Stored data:
+++

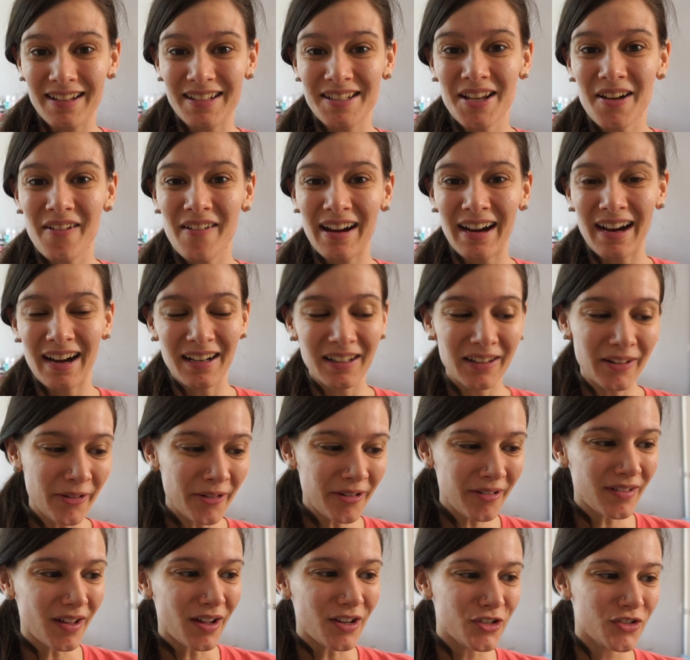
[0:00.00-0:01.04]
so I got a load
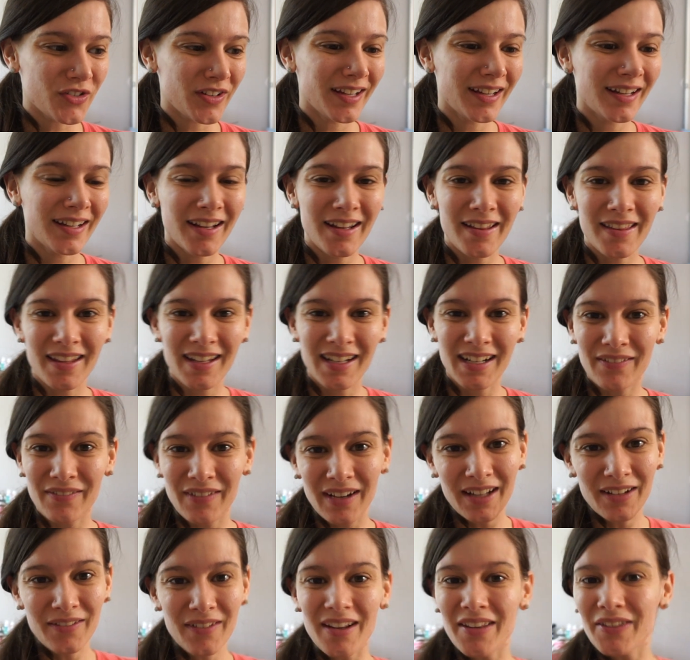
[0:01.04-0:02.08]
of laundry in, and then I
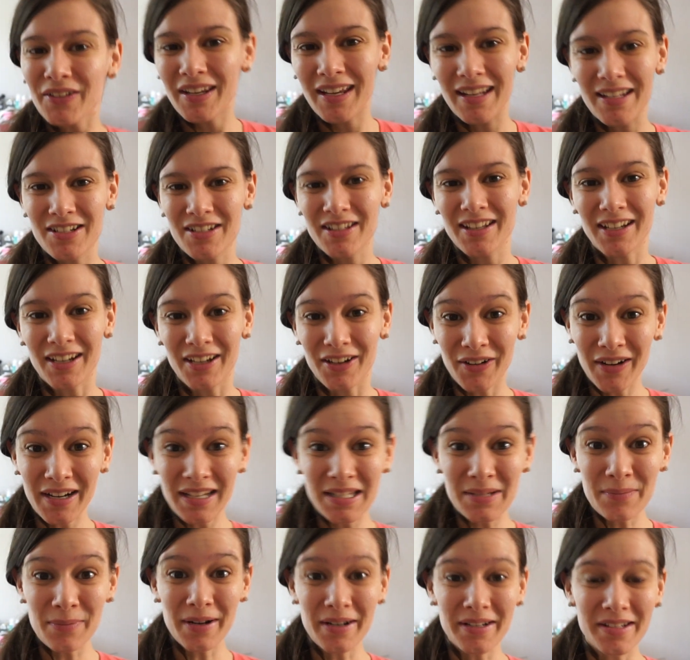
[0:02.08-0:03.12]
ran around the kitchen like a
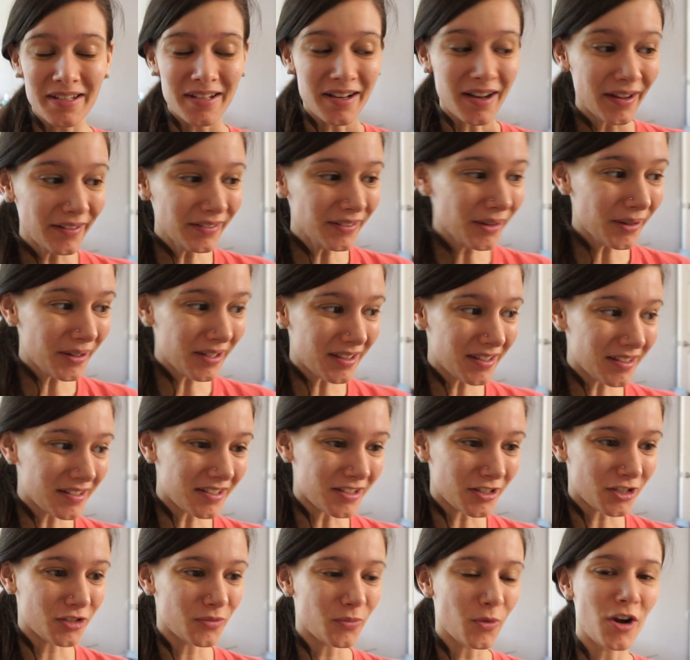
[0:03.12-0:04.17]
crazy person, unloading the
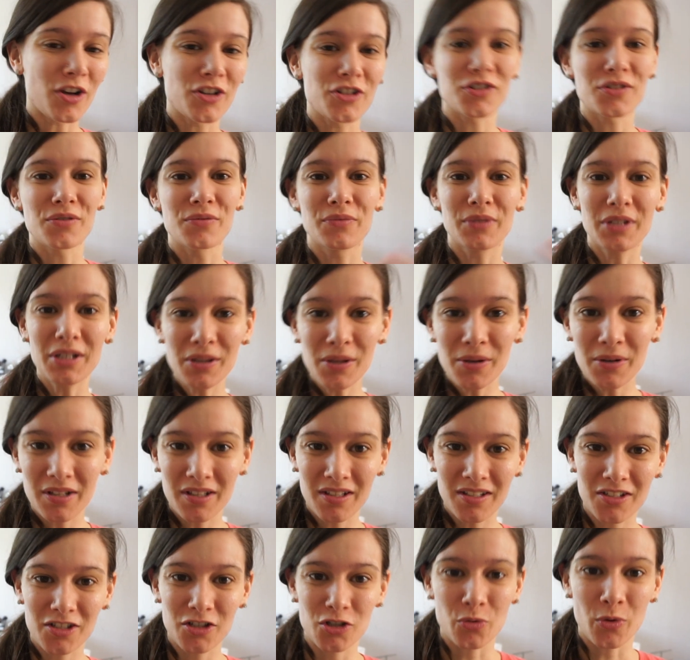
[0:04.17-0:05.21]
dishwasher, reloading
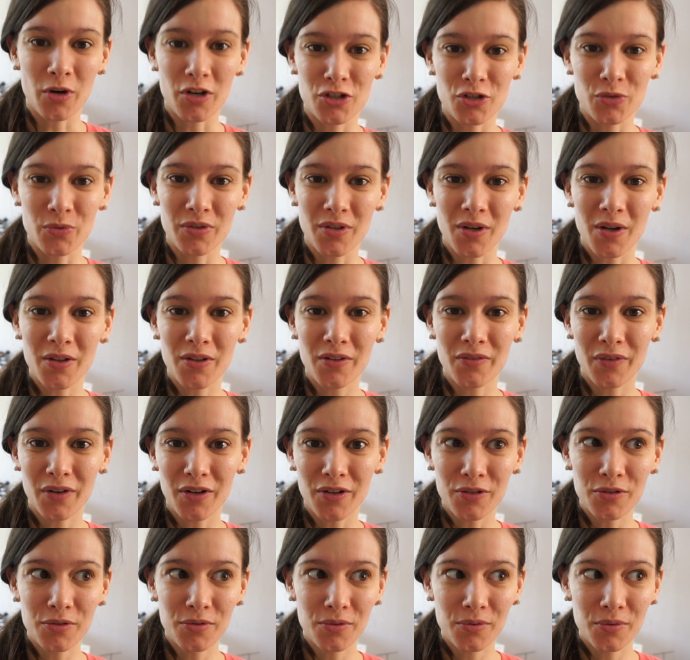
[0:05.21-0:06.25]
the dishwasher with all of
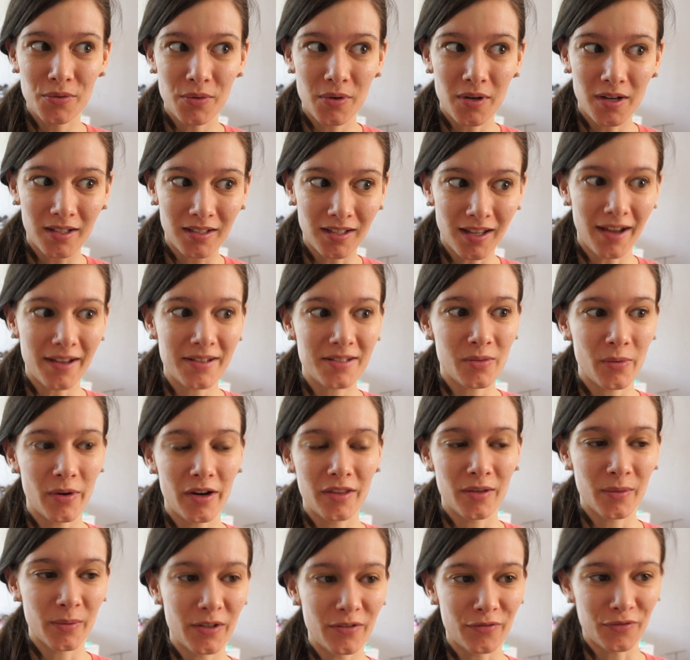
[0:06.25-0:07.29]
our new glassware
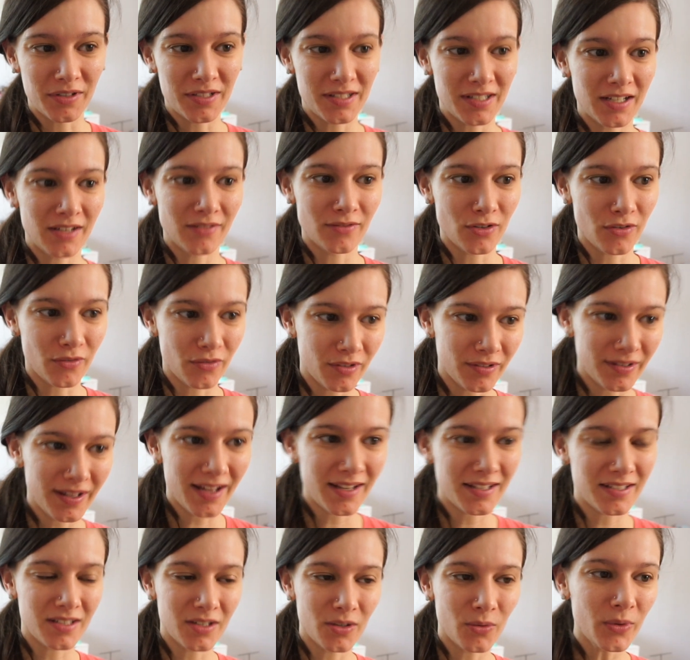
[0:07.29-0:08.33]
that we've received over the
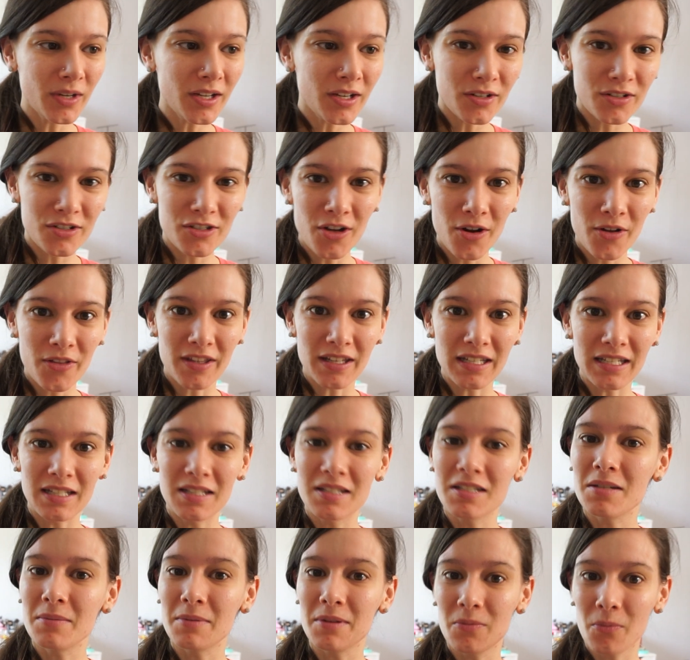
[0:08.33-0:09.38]
last like week or so that
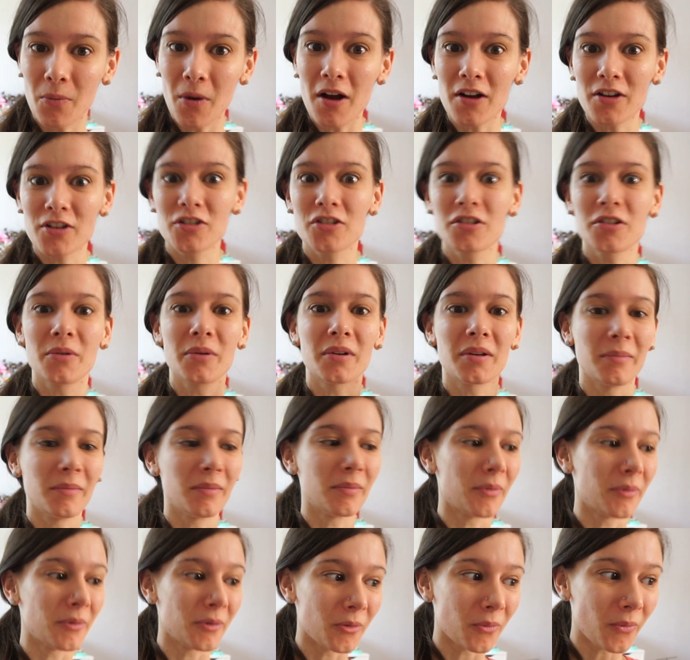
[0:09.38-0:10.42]
needs to be washed so it can
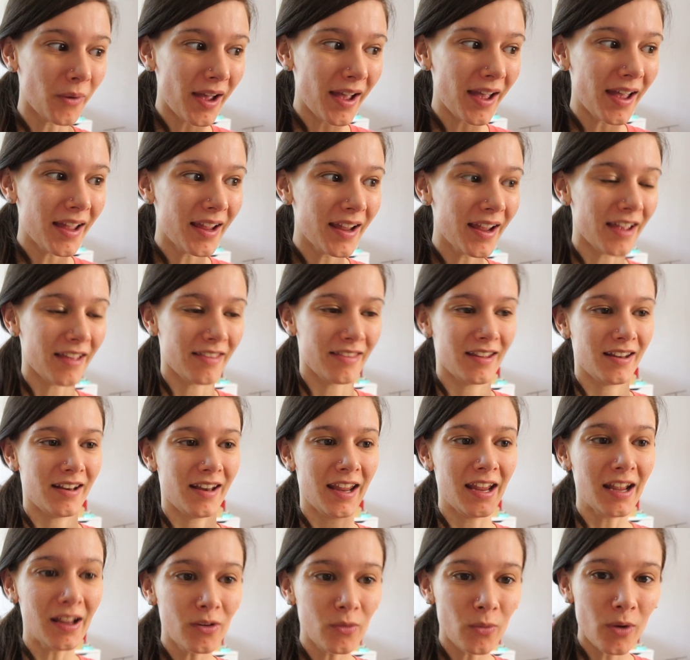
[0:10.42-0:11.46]
be put away, and then
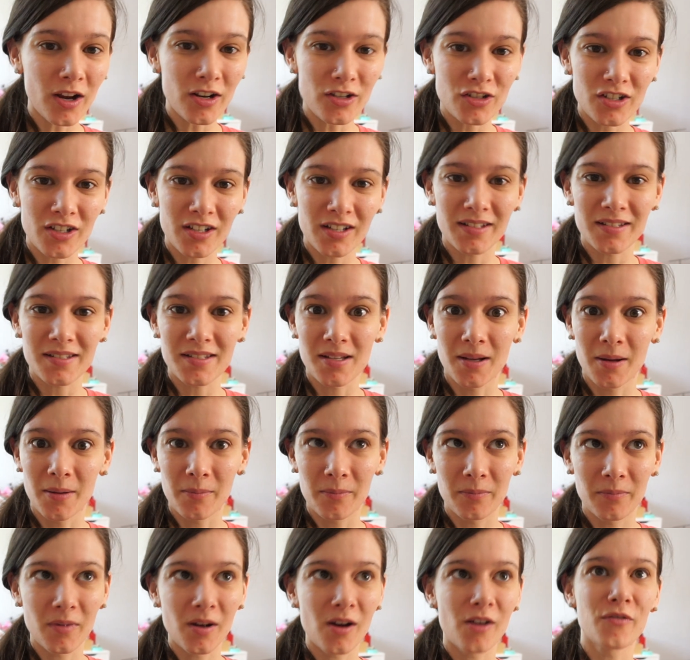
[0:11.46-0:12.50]
hand washing
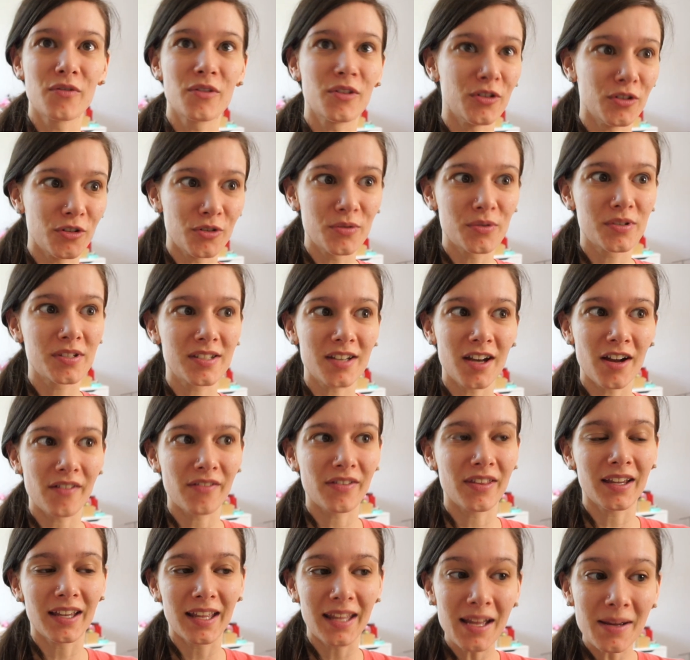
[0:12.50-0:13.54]
some of the new stuff
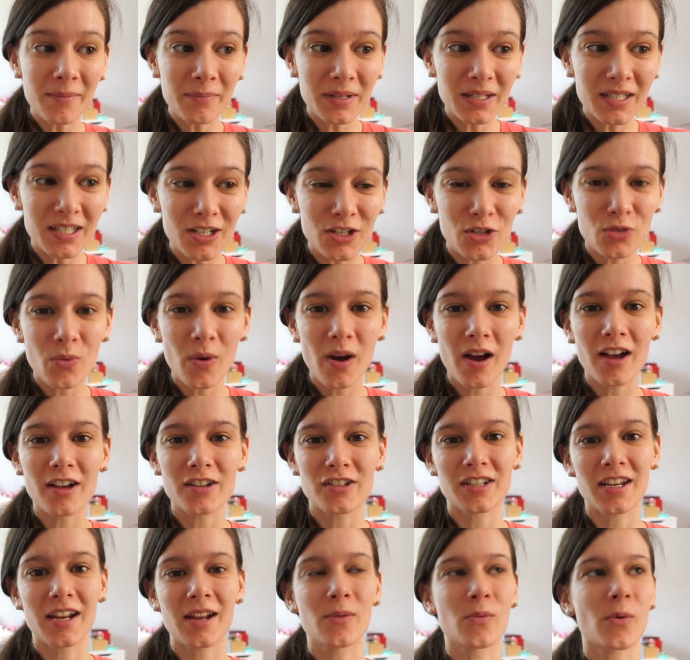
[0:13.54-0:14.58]
that can't be
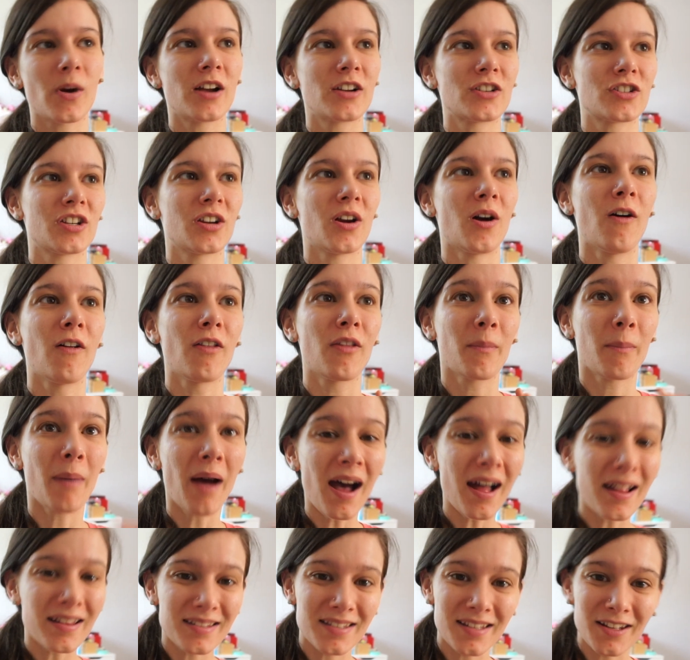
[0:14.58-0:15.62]
dishwashed, hand washing all the
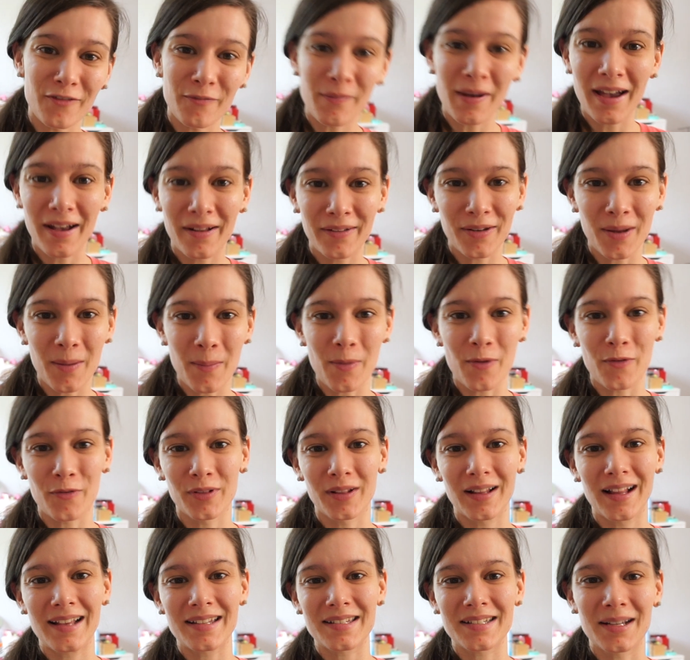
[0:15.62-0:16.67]
pots that have piled up over the
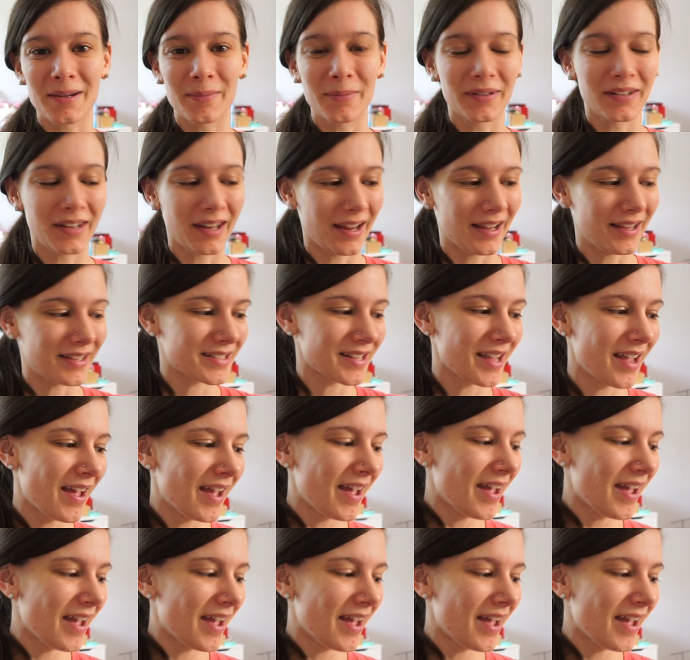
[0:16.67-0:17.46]
last couple days.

+++

Exercise directions — Nothing but the lines from the line containing "[0:06.25-0:07.29]" through the end of the records belongs in the answer, written out exactly, both ends included, without pictures.

Task answer —
[0:06.25-0:07.29]
our new glassware
[0:07.29-0:08.33]
that we've received over the
[0:08.33-0:09.38]
last like week or so that
[0:09.38-0:10.42]
needs to be washed so it can
[0:10.42-0:11.46]
be put away, and then
[0:11.46-0:12.50]
hand washing
[0:12.50-0:13.54]
some of the new stuff
[0:13.54-0:14.58]
that can't be
[0:14.58-0:15.62]
dishwashed, hand washing all the
[0:15.62-0:16.67]
pots that have piled up over the
[0:16.67-0:17.46]
last couple days.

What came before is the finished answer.